> **Assigned task**: All of the records below are to be output exactly; no image belongs in the result.

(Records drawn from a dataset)
◆ ◆ ◆

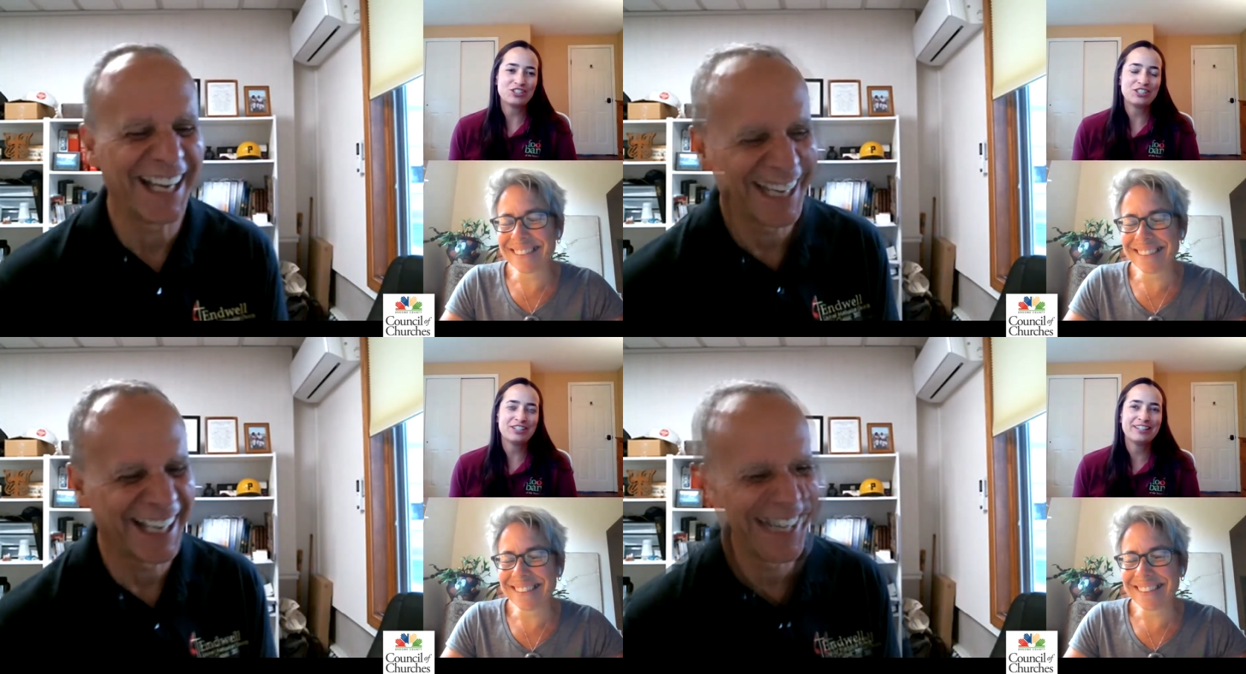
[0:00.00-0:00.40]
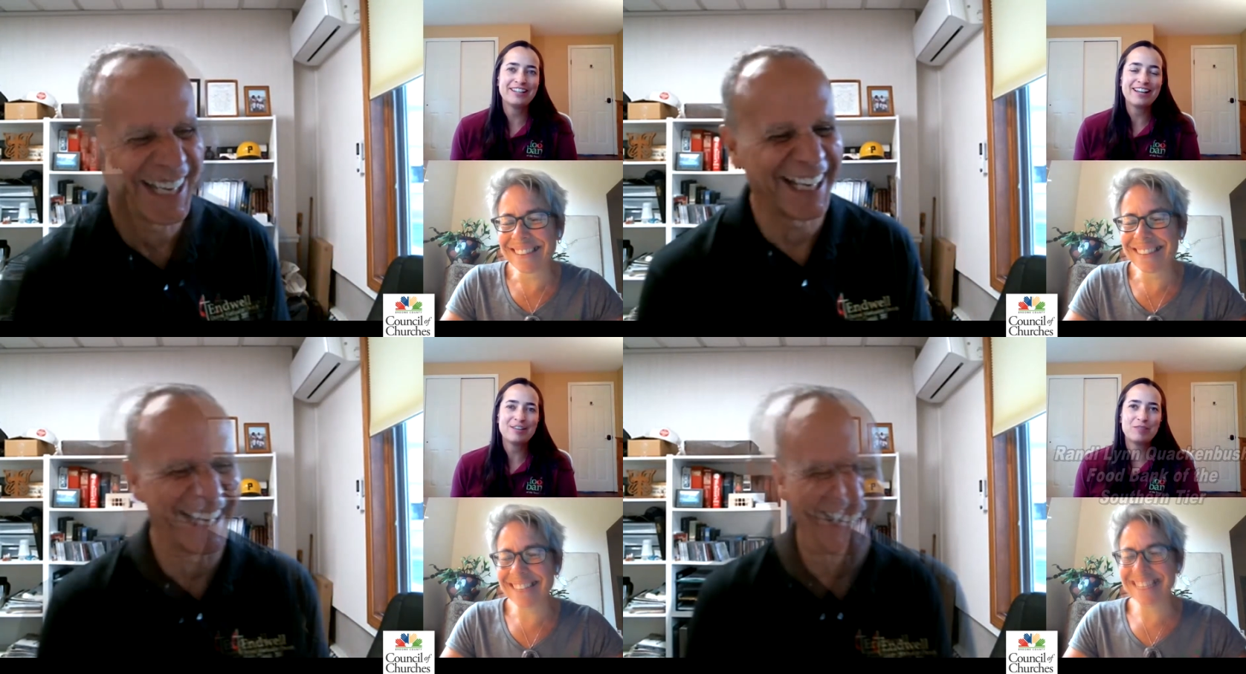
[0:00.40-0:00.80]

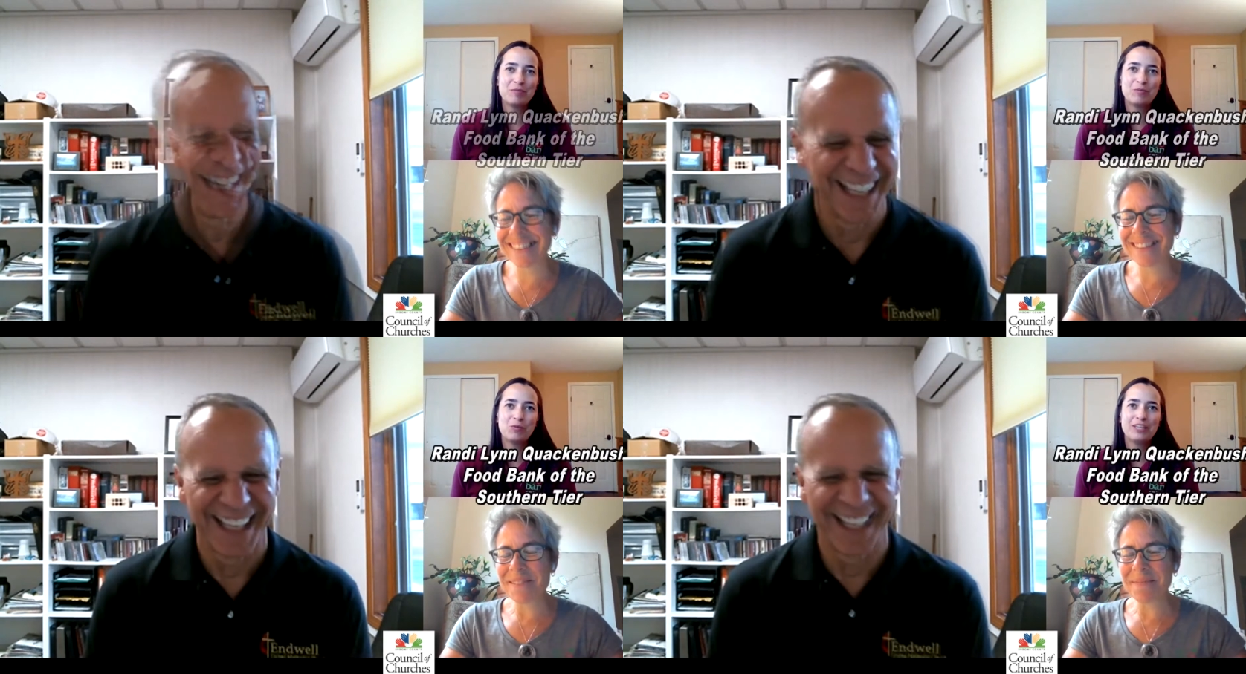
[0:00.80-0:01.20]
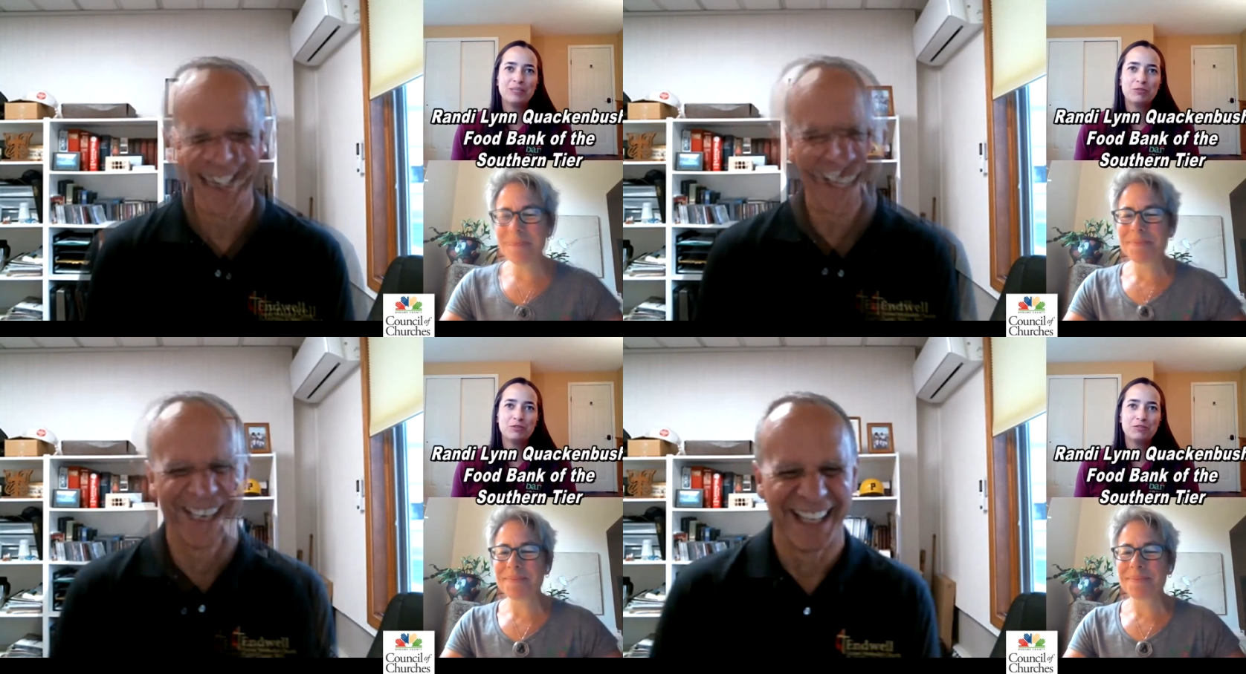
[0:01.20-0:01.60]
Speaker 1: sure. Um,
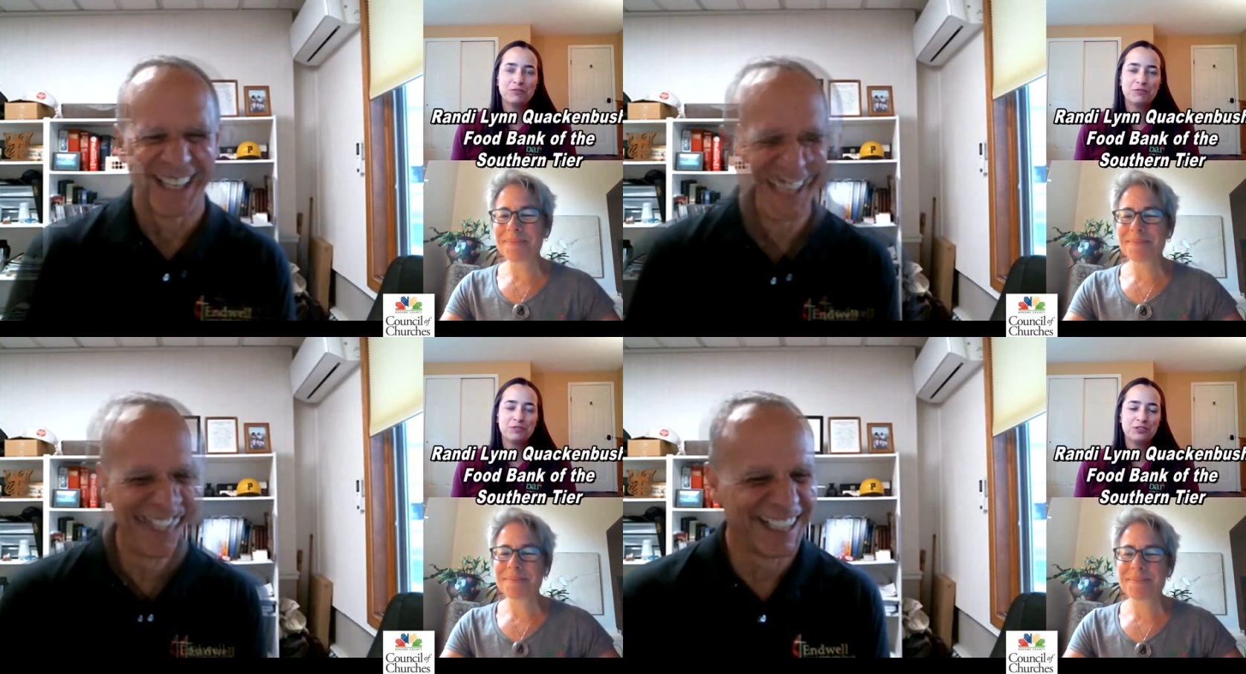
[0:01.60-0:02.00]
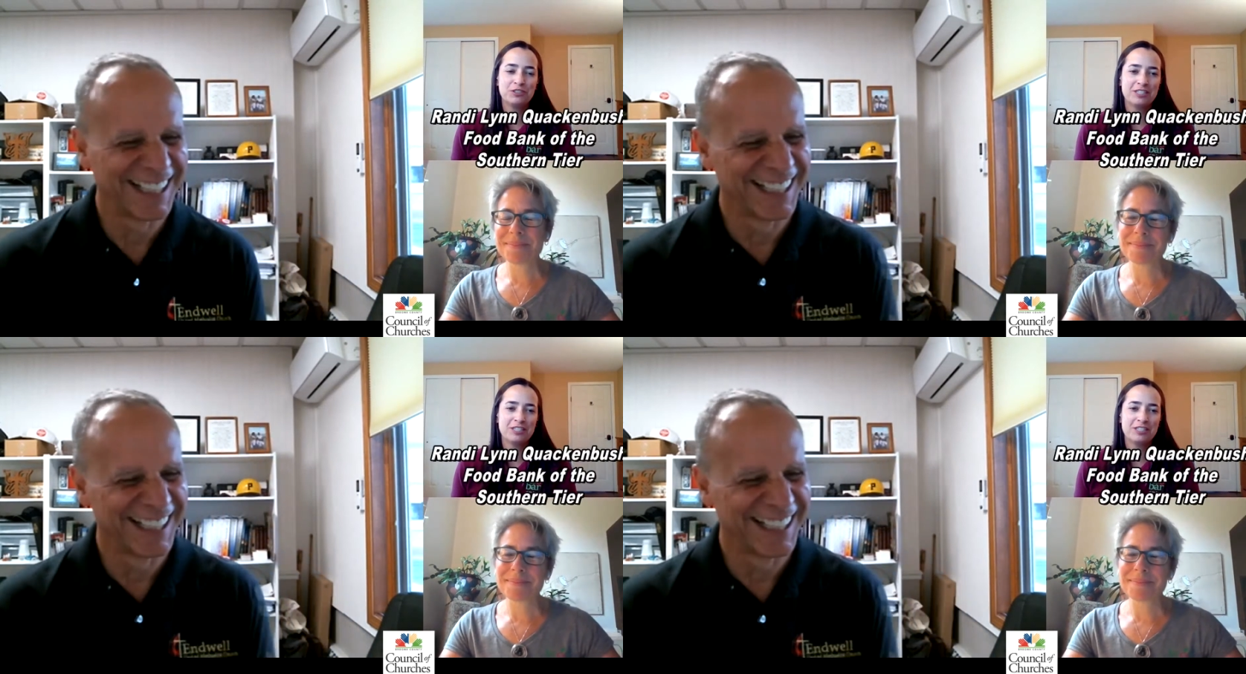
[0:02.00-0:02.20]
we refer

◆ ◆ ◆

> **Task result**:
[0:00.00-0:00.40]
[0:00.40-0:00.80]

[0:00.80-0:01.20]
[0:01.20-0:01.60]
Speaker 1: sure. Um,
[0:01.60-0:02.00]
[0:02.00-0:02.20]
we refer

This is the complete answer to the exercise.